### [Task to carry out]
All records below must be reproduced exactly, although any pictures they contain are to be omitted.

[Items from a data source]
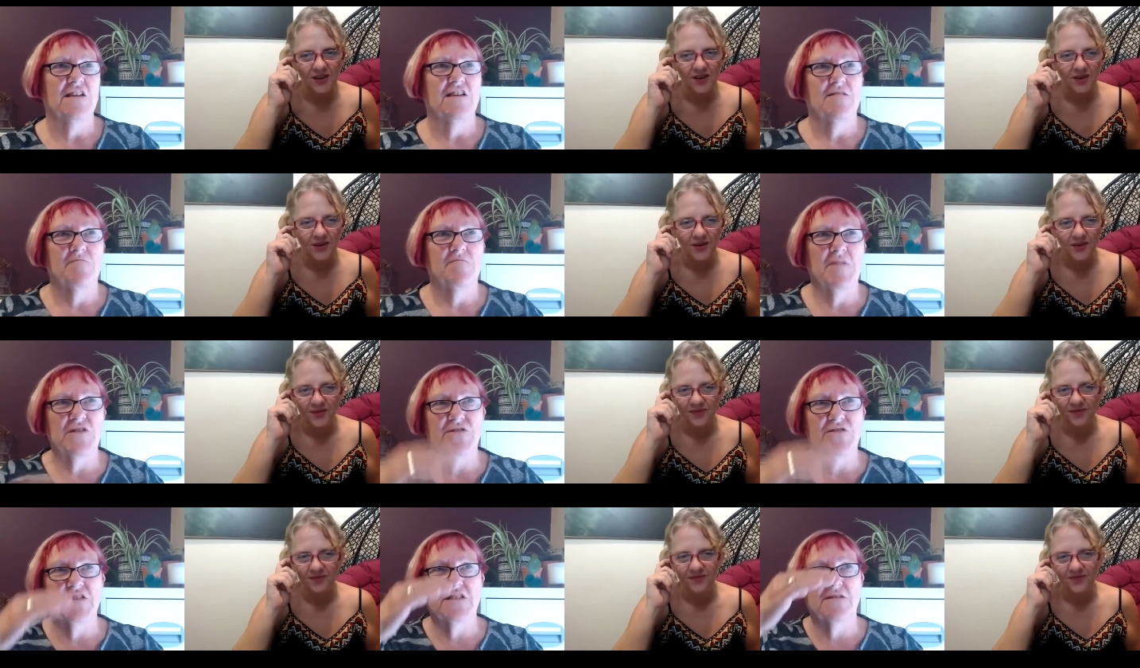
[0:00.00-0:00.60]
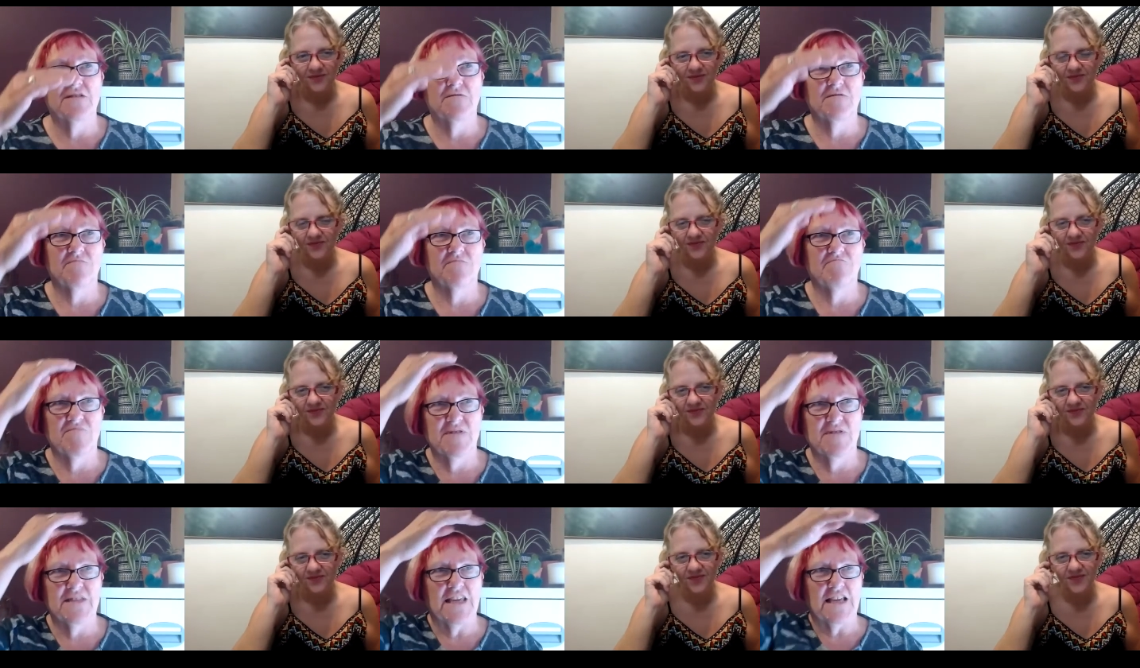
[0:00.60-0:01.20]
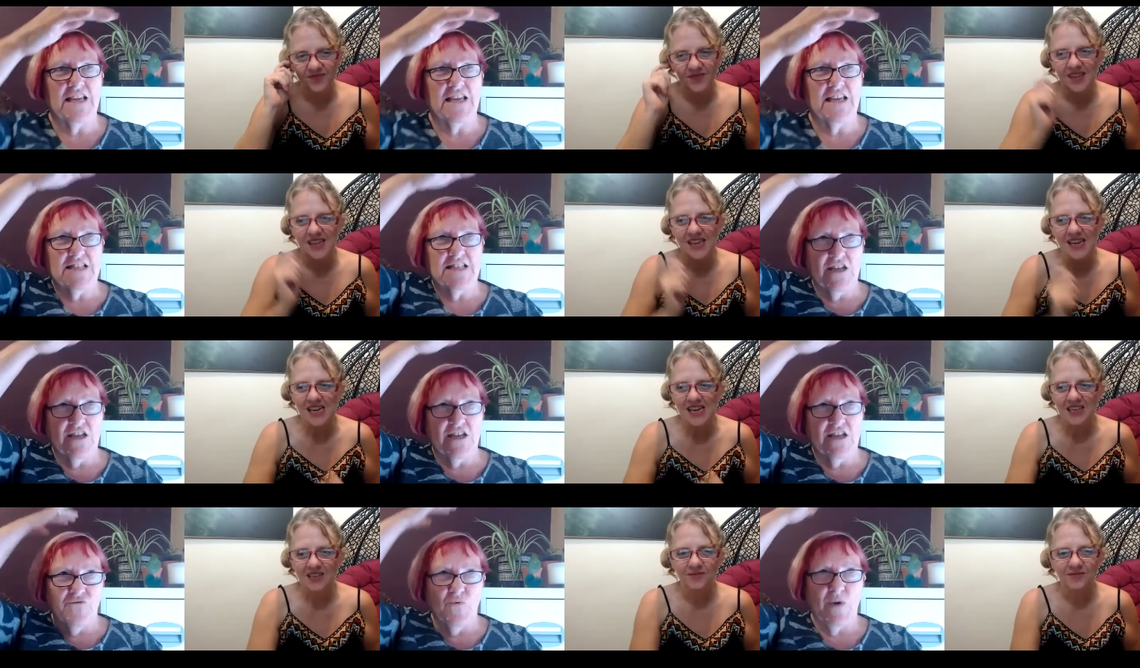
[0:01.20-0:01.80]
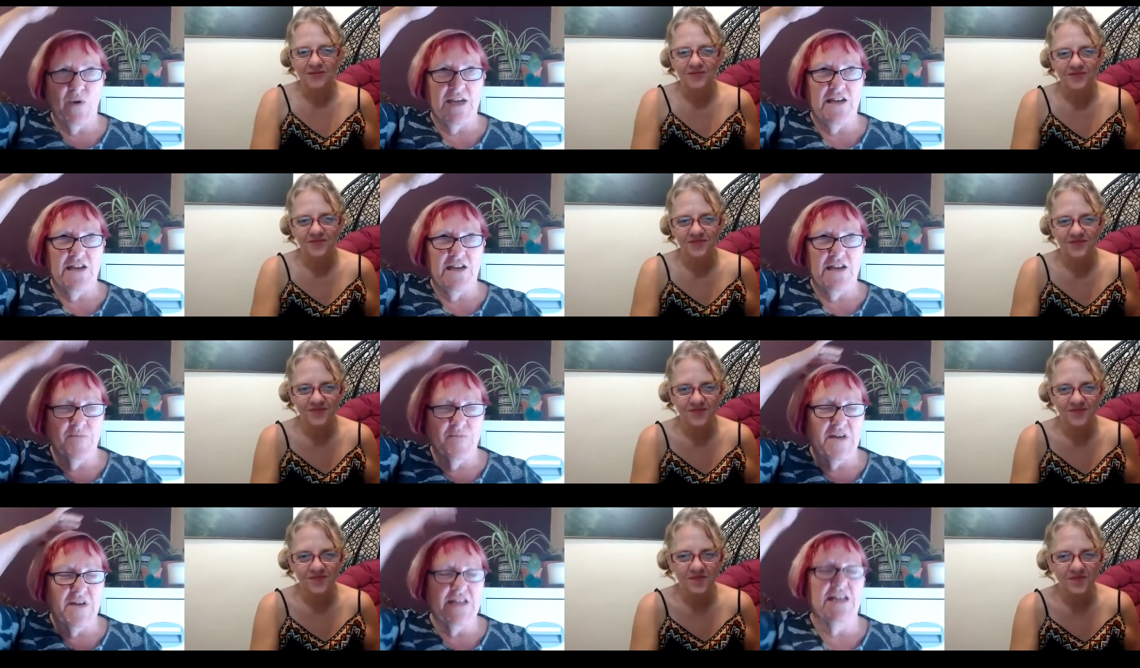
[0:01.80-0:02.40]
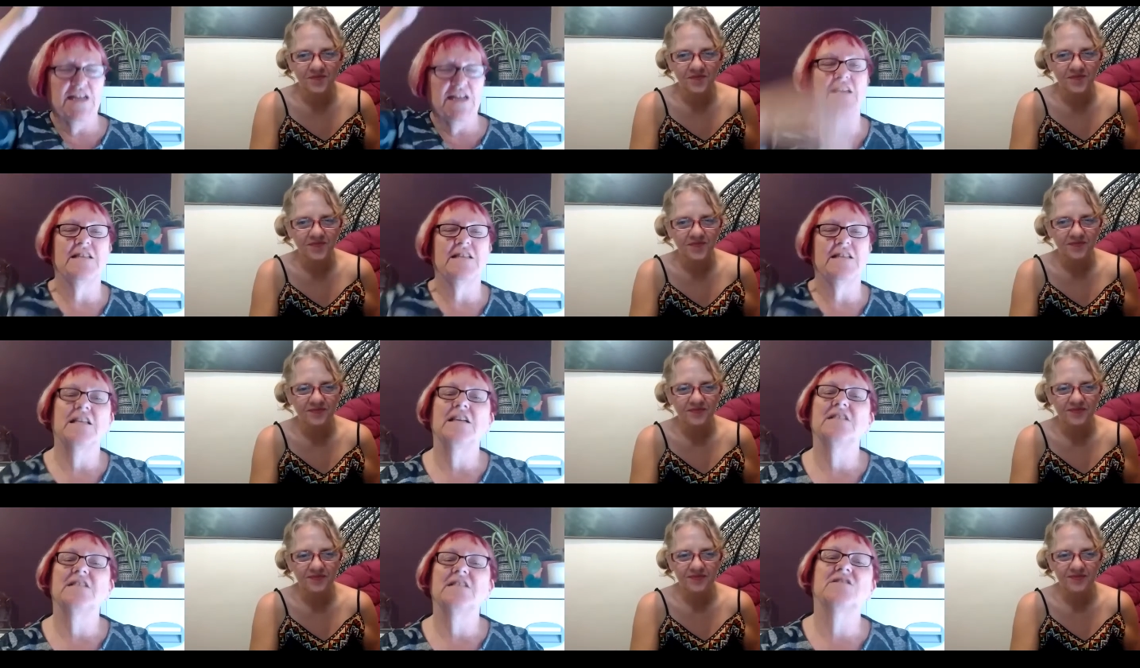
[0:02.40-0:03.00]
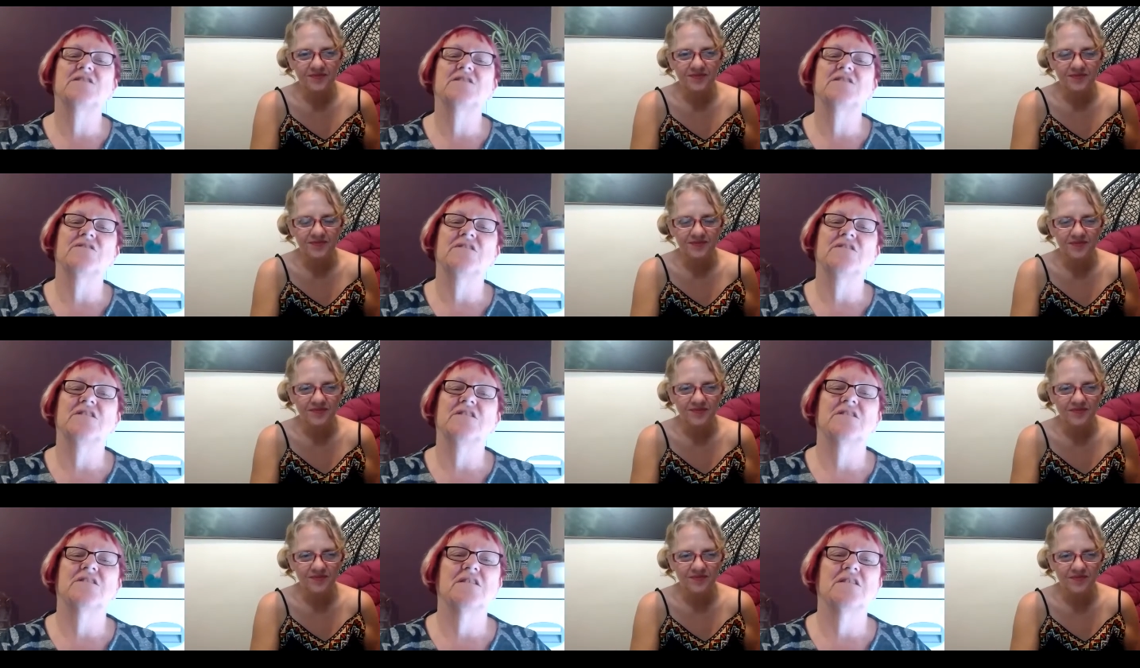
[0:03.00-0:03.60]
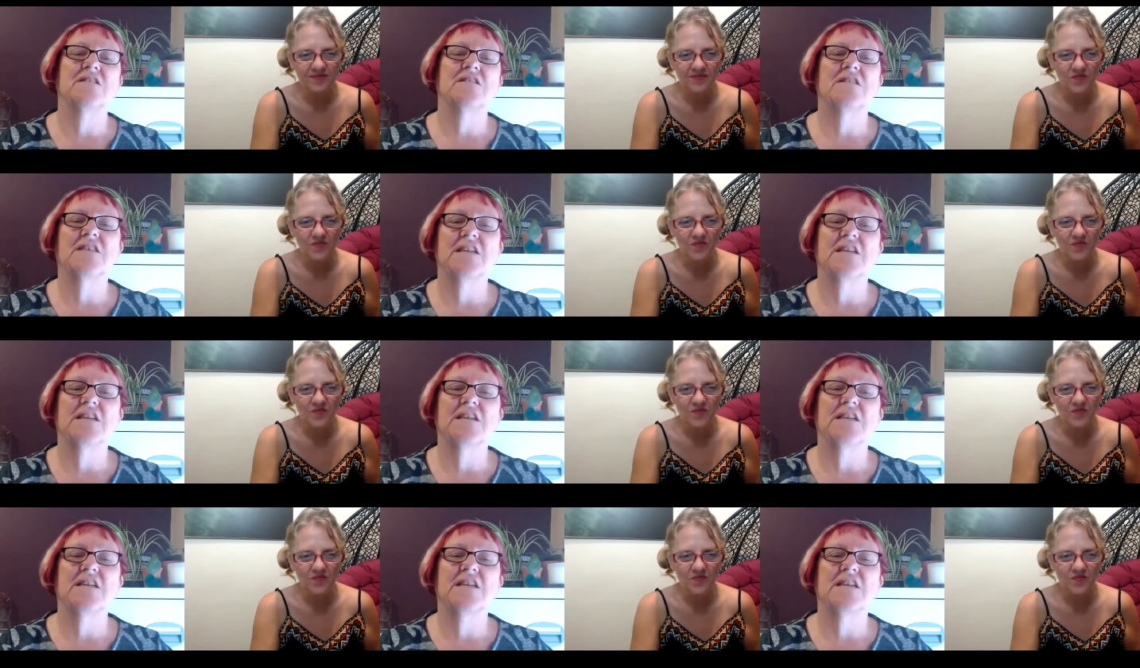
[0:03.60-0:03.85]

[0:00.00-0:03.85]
Speaker 1: most things go way over my head and I just sort of look and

### [Answer space]
[0:00.00-0:00.60]
[0:00.60-0:01.20]
[0:01.20-0:01.80]
[0:01.80-0:02.40]
[0:02.40-0:03.00]
[0:03.00-0:03.60]
[0:03.60-0:03.85]

[0:00.00-0:03.85]
Speaker 1: most things go way over my head and I just sort of look and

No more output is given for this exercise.